Listed Building – Category A
- Designated: 15 December 1970
- Reference no.: LB33753

= Kelvin Stevenson Memorial Church =

Kelvinbridge Parish Church, also known as the Kelvin Stevenson Memorial Church, is a former Church of Scotland parish church, serving part of the North Kelvinside area of Glasgow, Scotland.

==Building==
This distinctive church was designed by the architect J. J. Stevenson and built 1898–1902. Red sandstone is used, as in many buildings in Glasgow. It was built by the Free Church of Scotland as the Nathanial Stevenson Memorial Free Church, becoming part of the United Free Church of Scotland in 1900, which in turn united with the Church of Scotland in 1929.

The church has a "crown tower", similar to the Chapel of King's College, Aberdeen and St.

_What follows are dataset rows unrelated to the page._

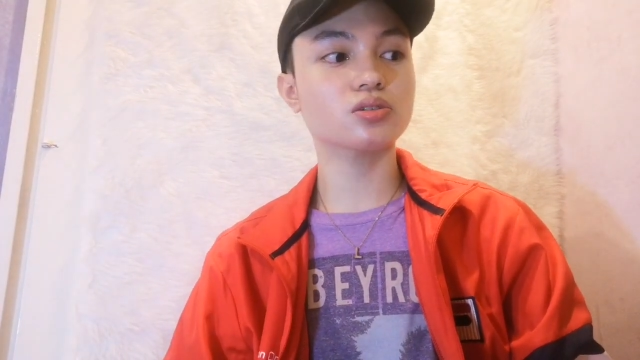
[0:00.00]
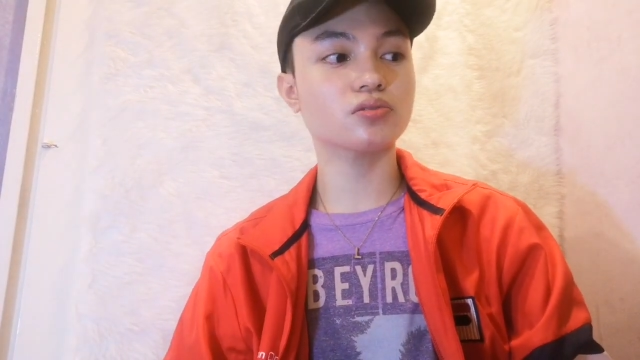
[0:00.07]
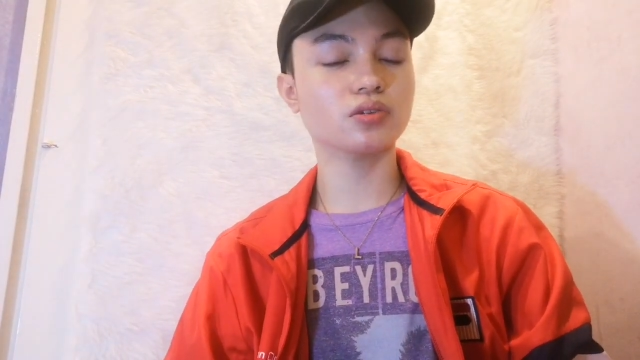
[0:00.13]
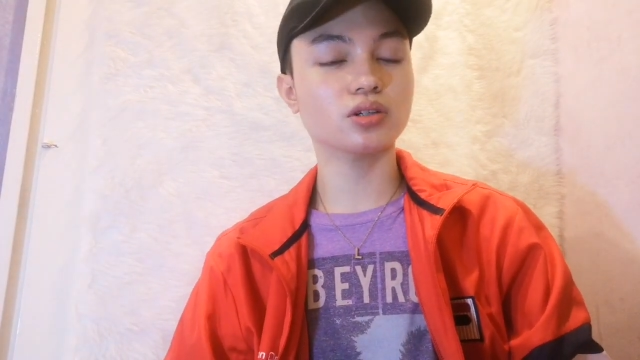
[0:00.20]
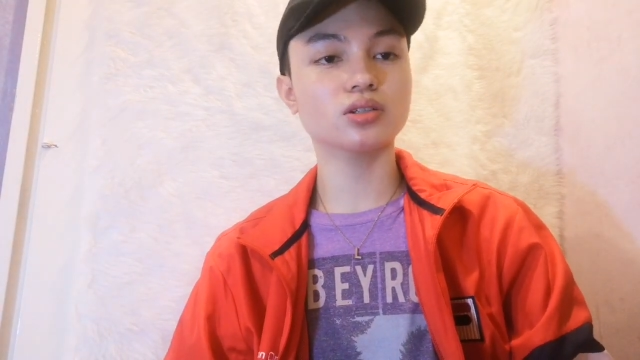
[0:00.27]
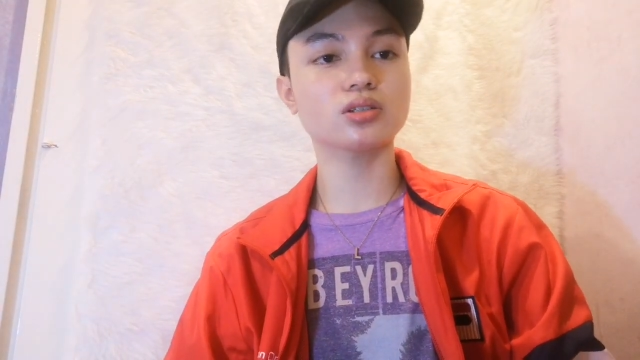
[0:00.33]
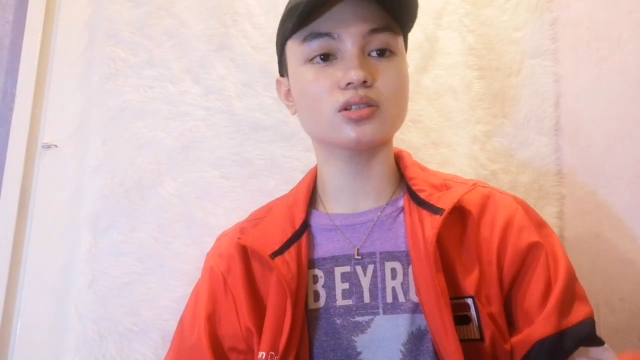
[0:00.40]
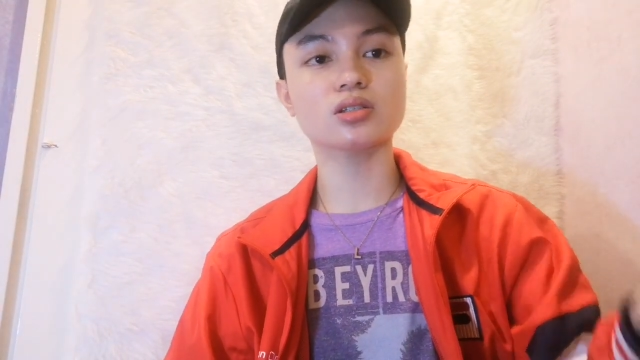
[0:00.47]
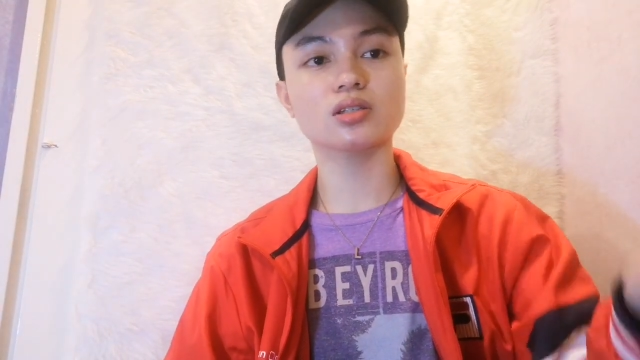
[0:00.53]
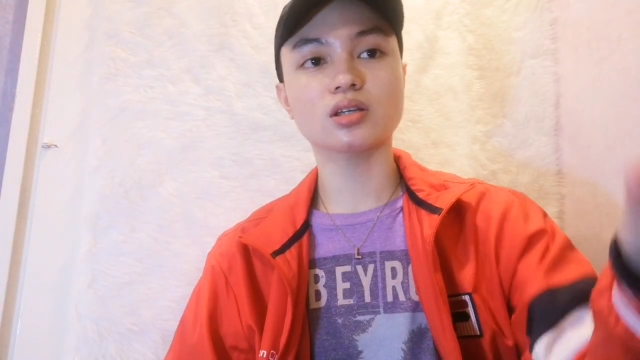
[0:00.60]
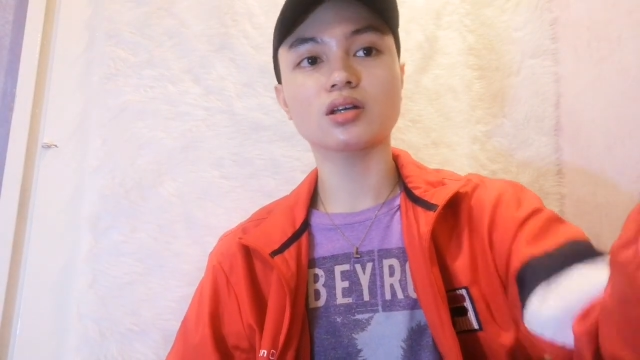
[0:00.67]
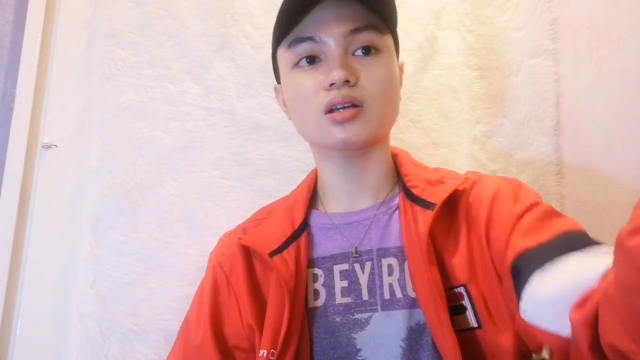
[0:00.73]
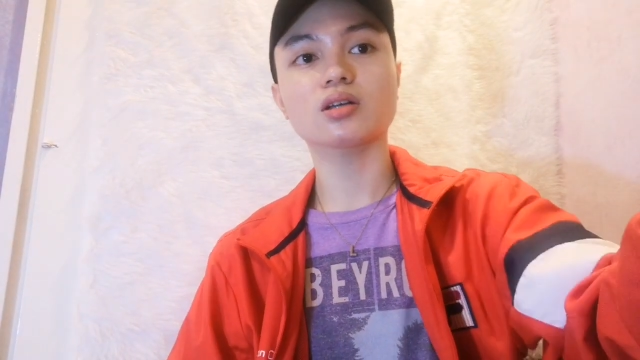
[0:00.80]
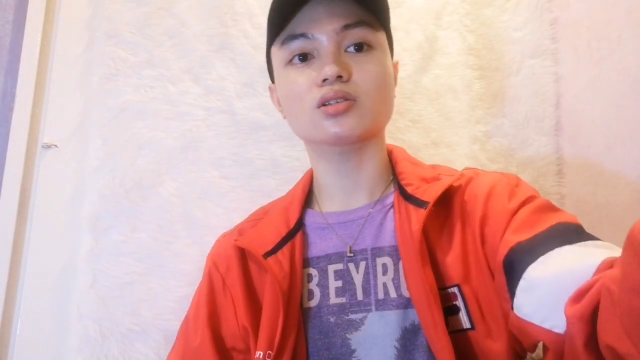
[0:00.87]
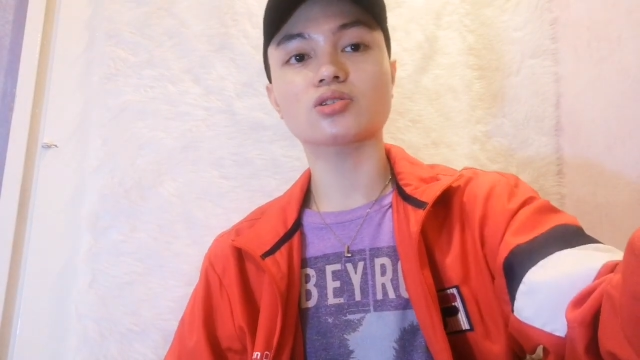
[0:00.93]
first.
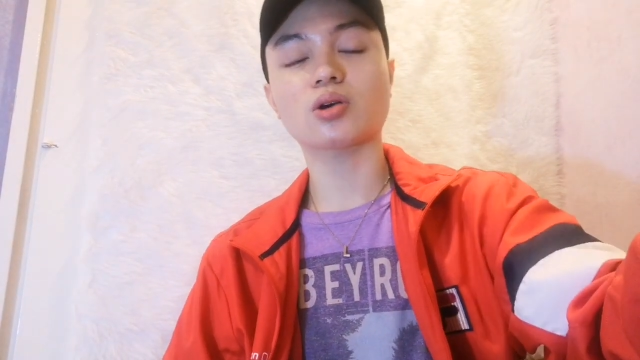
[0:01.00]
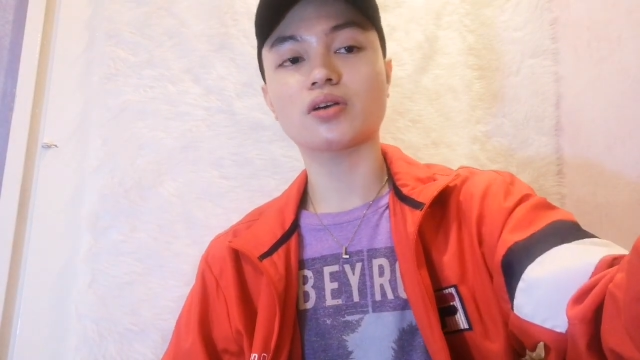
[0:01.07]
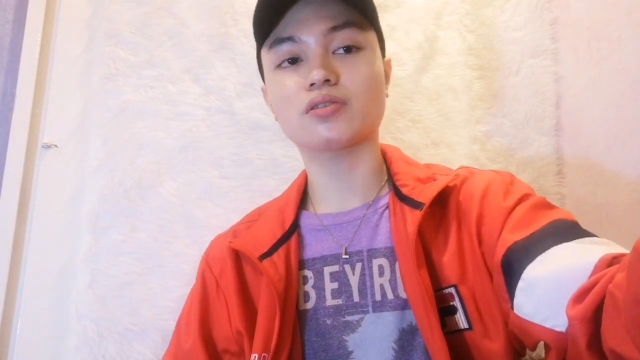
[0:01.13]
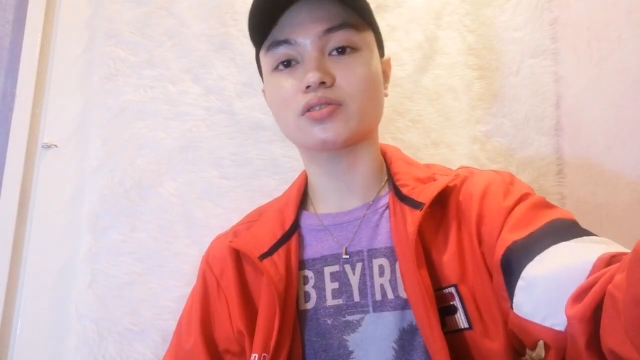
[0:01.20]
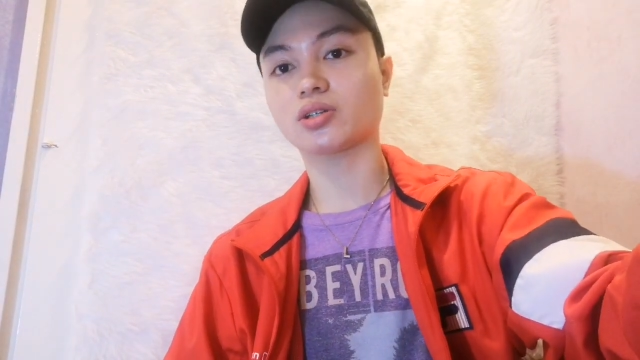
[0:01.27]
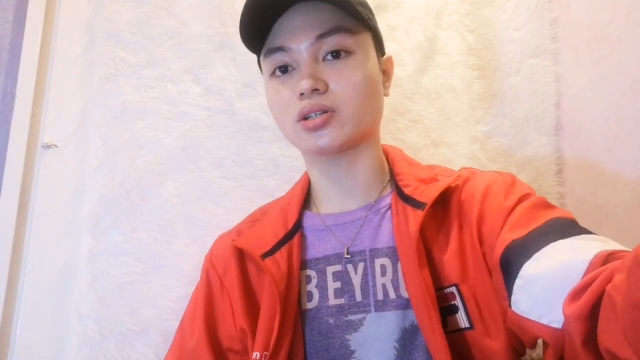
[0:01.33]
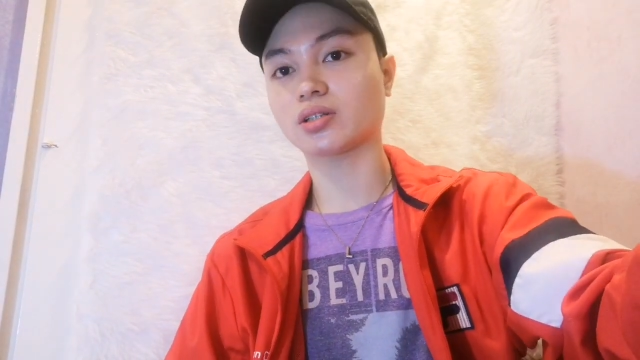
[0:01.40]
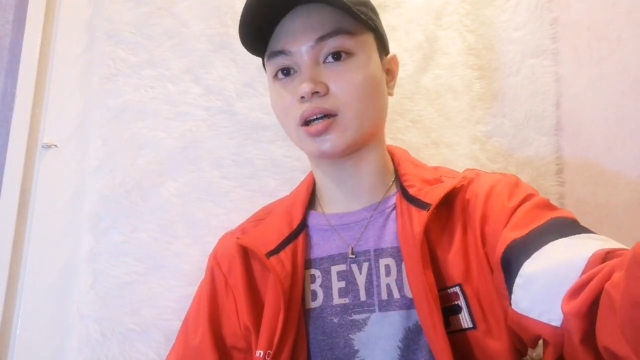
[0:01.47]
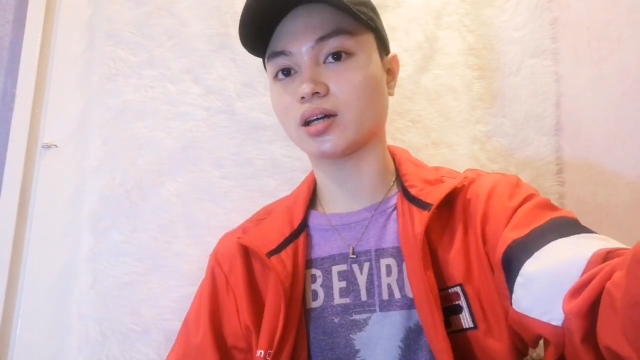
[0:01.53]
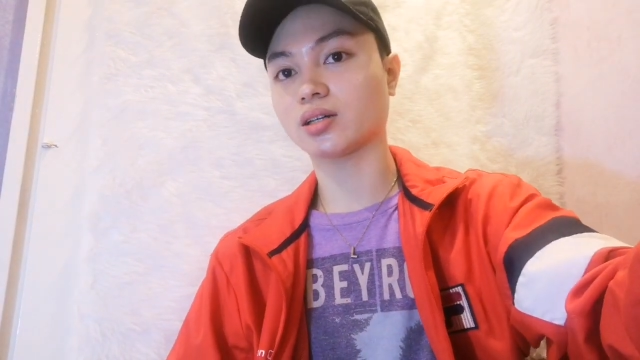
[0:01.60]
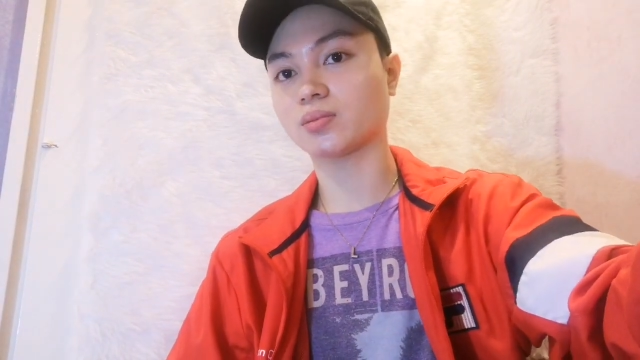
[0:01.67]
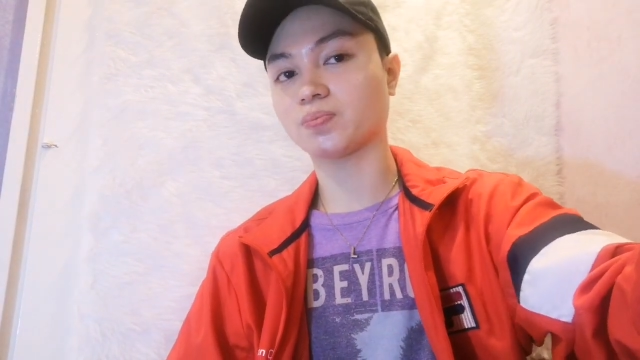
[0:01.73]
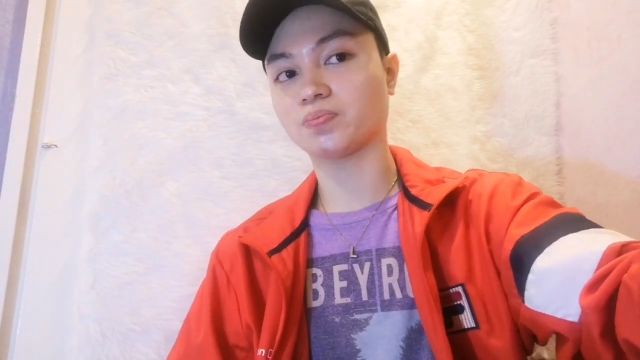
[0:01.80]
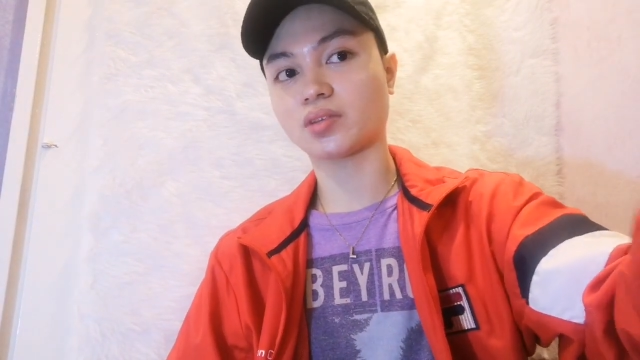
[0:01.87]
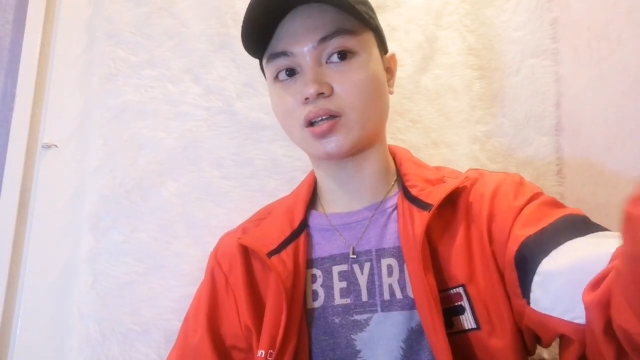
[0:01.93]
So after that,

Giles Cathedral in Edinburgh. The church is located adjacent to the River Kelvin in Belmont Street at Belmont Bridge.

==History==
The current congregation has been created by a union of several churches in the area, including the former East Park Church, Kelvinside Old Church and Wilton Church. In 2014 Kelvin Stevenson united with Lansdowne Parish Church to form the new Kelvinbridge Parish Church.

==Ministry==
The current minister (since 2003) is the Reverend Gordon Kirkwood.